## Work to complete
If a record holds a picture, omit that picture and copy everything else exactly.

## Dataset records

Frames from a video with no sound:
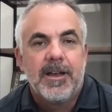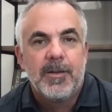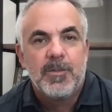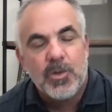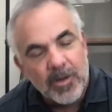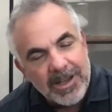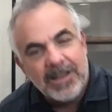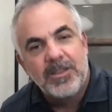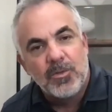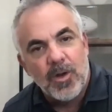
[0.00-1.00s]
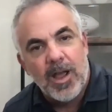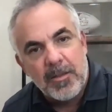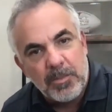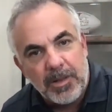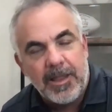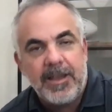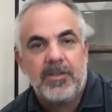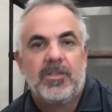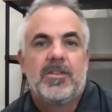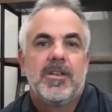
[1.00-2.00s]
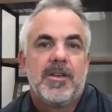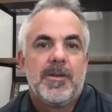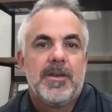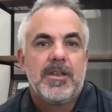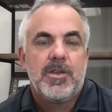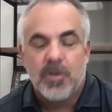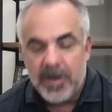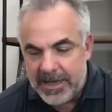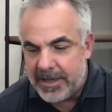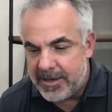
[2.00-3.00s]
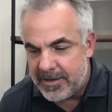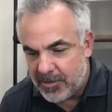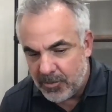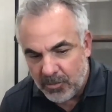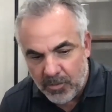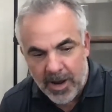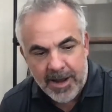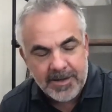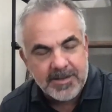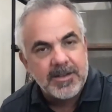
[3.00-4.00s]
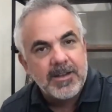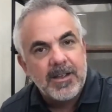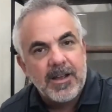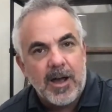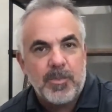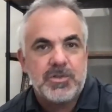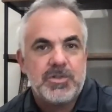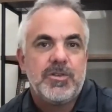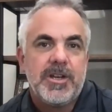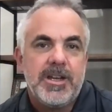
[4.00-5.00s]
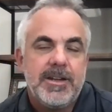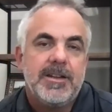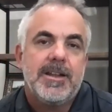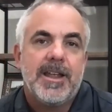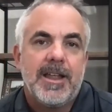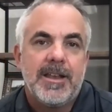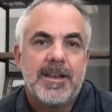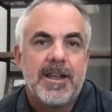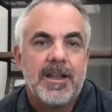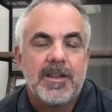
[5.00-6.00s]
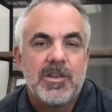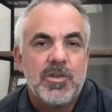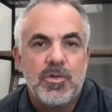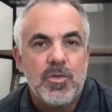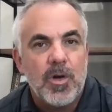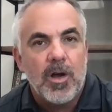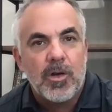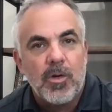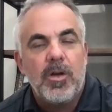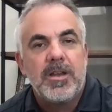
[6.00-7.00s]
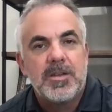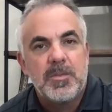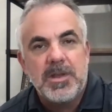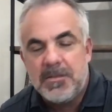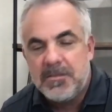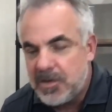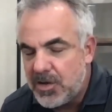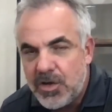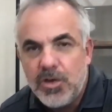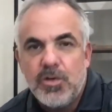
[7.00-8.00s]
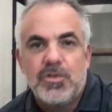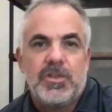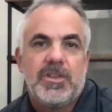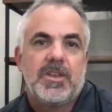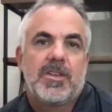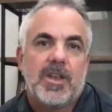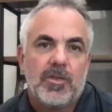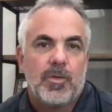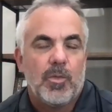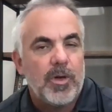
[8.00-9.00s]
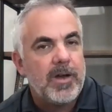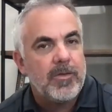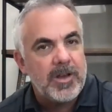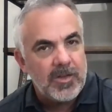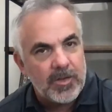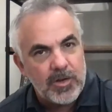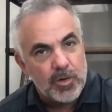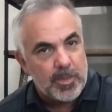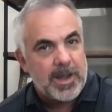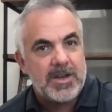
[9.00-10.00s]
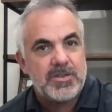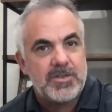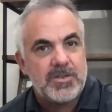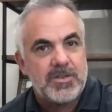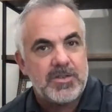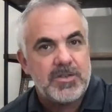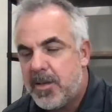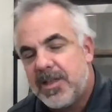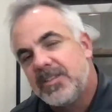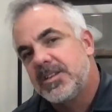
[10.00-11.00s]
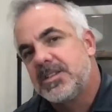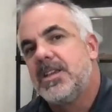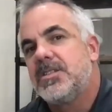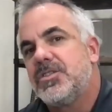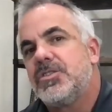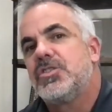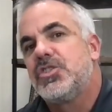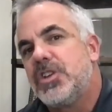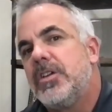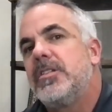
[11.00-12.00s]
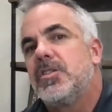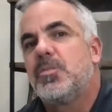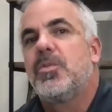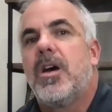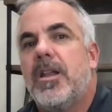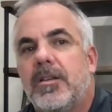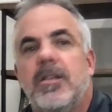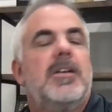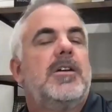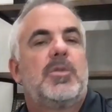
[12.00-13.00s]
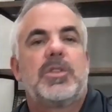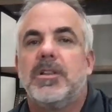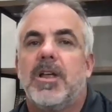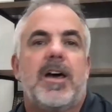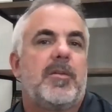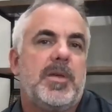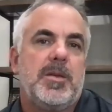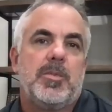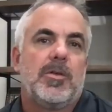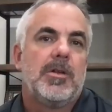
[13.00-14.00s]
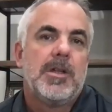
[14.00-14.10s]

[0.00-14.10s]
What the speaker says: You're in the right place. You're in the right opportunity, and you are going to be hugely successful. Whatever it is that you're passionate about, maybe that success is just sharing this product with a lot of people.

## Problem solution
Frames from a video with no sound:
[0.00-1.00s]
[1.00-2.00s]
[2.00-3.00s]
[3.00-4.00s]
[4.00-5.00s]
[5.00-6.00s]
[6.00-7.00s]
[7.00-8.00s]
[8.00-9.00s]
[9.00-10.00s]
[10.00-11.00s]
[11.00-12.00s]
[12.00-13.00s]
[13.00-14.00s]
[14.00-14.10s]

[0.00-14.10s]
What the speaker says: You're in the right place. You're in the right opportunity, and you are going to be hugely successful. Whatever it is that you're passionate about, maybe that success is just sharing this product with a lot of people.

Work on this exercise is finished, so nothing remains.